### Prompt
Beginning with the line that contains "[00:00:01.07]", write out each remaining line of the records below exactly. Do not copy any picture.

[Stored items from a collection]

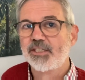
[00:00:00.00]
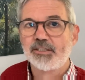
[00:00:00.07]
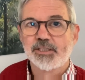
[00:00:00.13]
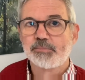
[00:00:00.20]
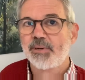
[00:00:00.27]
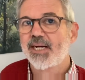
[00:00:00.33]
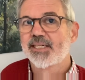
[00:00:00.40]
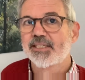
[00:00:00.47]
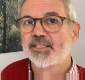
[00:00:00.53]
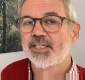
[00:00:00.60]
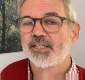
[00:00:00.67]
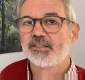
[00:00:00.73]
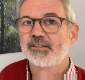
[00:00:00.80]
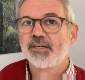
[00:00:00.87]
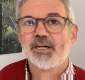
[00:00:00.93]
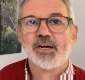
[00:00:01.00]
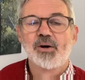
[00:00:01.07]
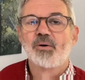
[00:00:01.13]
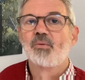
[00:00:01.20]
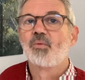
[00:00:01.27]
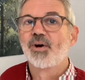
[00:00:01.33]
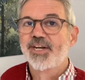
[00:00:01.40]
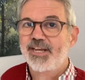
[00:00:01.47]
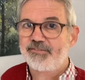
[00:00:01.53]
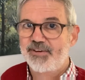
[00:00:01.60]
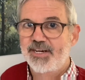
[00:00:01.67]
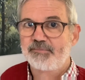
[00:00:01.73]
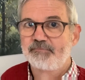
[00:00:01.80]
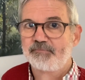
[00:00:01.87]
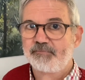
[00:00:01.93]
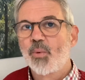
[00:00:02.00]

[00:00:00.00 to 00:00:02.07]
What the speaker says: use marker tone, whatever.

### Answer box
[00:00:01.07]
[00:00:01.13]
[00:00:01.20]
[00:00:01.27]
[00:00:01.33]
[00:00:01.40]
[00:00:01.47]
[00:00:01.53]
[00:00:01.60]
[00:00:01.67]
[00:00:01.73]
[00:00:01.80]
[00:00:01.87]
[00:00:01.93]
[00:00:02.00]

[00:00:00.00 to 00:00:02.07]
What the speaker says: use marker tone, whatever.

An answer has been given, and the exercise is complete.